Colonialist justified their position as protectorates of the land from other colonial nations, First Nations owing a sovereign debt for technology paying it back through giving up land ownership rights; technology First Nations have not learnt or established in learning to create or produce.
This criticism has an underlining general meaning for Canadians overall as our manufacturing sector is lacking capacity and lagging in its own technological advancement, being more accustomed for purchasing.
There is no denying the facts in our lack of knowledge accommodation for First Nations:
·         First Nations Labour force participation is at 57%, well below that of all Canadians 68%.
·         19% of inmates in federal penile institutions are Aboriginal people (rising to 49% in Manitoba and 72% in Saskatchewan provincial institutions).
·         Tuberculosis and diabetes are 3 times high amongst Aboriginal peoples.
·         Suicide respectably is anywhere between 2 to 7 times higher in First Nations and Inuit communities.
·         In 1996, 18.6% of First Nations houses were occupied more then one per room, 1.7% for houses in Canada.
There are limited examples of differences in improved living standard as First Nations still have the poorest health levels in Canada: shorter life spans, experience more violence, more accidental deaths, have higher infant mortality and suffer more from chronic disease.
Canada’s entire economic strategy would not have reached present day scales without the Government seizing resources from the ancestral lands of First Nations.
Despite these sets backs, First Nations must remember it was agreed through the Royal Commission of Aboriginal Peoples that land resources between Aboriginal and non-Aboriginal people would be distributed evenly and that First Nations would become self-sufficient without government aid.
It is this promise of self-sufficiency that First Nations seemingly have to bid for with resource companies.

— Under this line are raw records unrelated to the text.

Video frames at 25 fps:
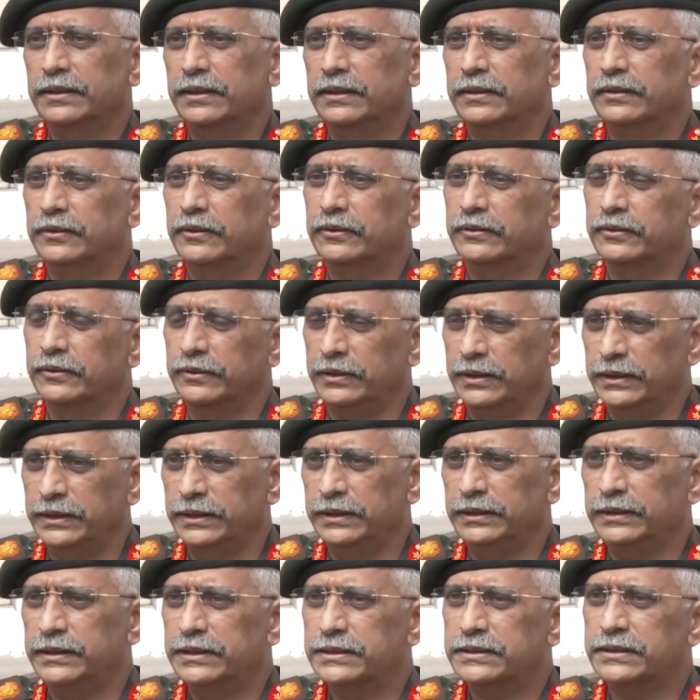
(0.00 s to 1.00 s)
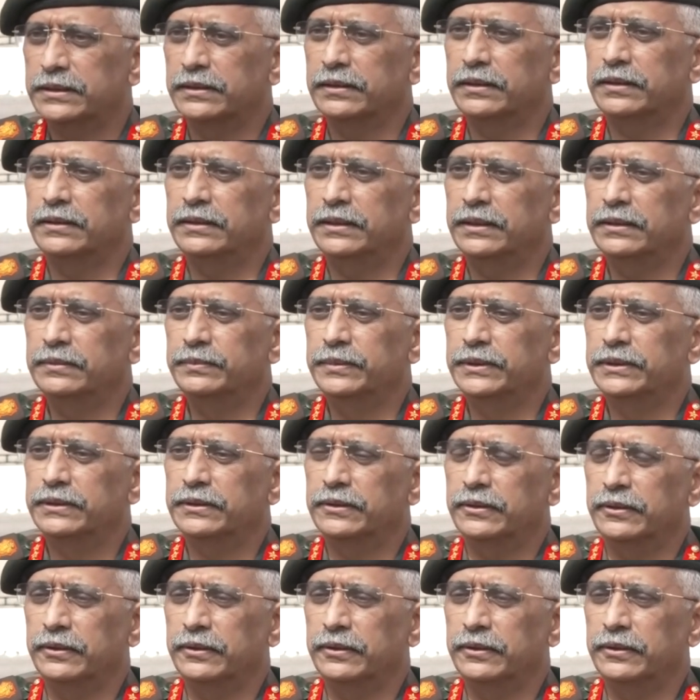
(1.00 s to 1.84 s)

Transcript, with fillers: and not only in eastern Ladakh but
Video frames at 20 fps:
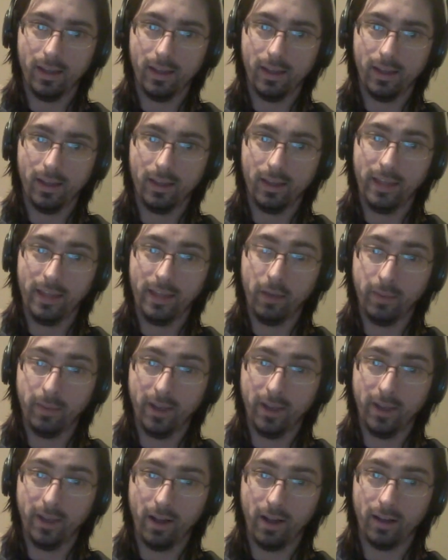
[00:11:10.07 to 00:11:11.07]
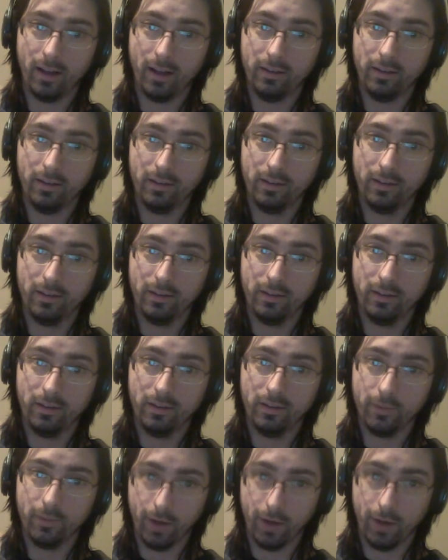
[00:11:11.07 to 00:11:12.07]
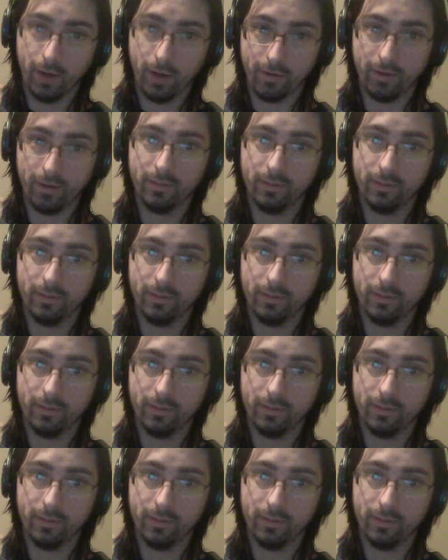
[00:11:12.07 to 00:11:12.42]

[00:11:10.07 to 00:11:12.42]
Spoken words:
They will be gone forever.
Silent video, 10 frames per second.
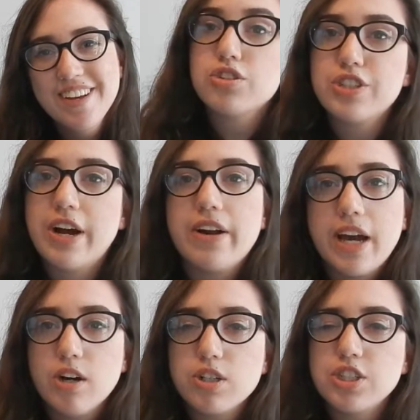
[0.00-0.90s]
Shout
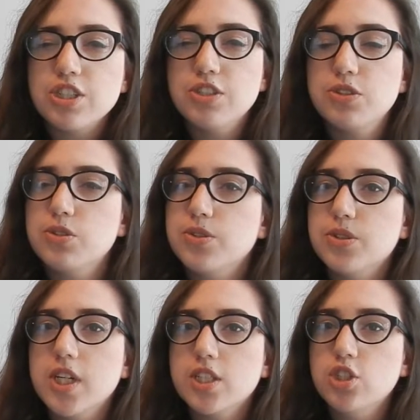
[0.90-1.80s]
out
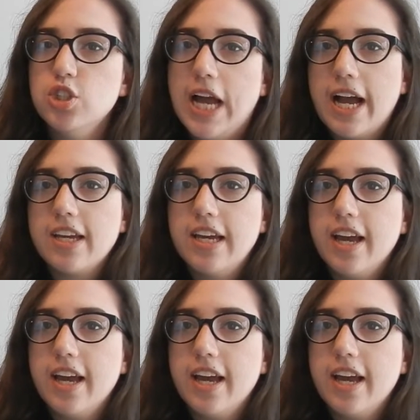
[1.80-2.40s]
to Jackie,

Financial stability for First Nations is the end goal of treaty negotiations where the government is to be holding precedence affirmed in Section 35 of the Constitution Act, 1982.
Building accountable governance structures to implement education access and through established employment opportunities. Only through accelerated strategic economic development to maximize First Nations governance will the rest of Canada truly reap the benefits of the Native peoples of Canada.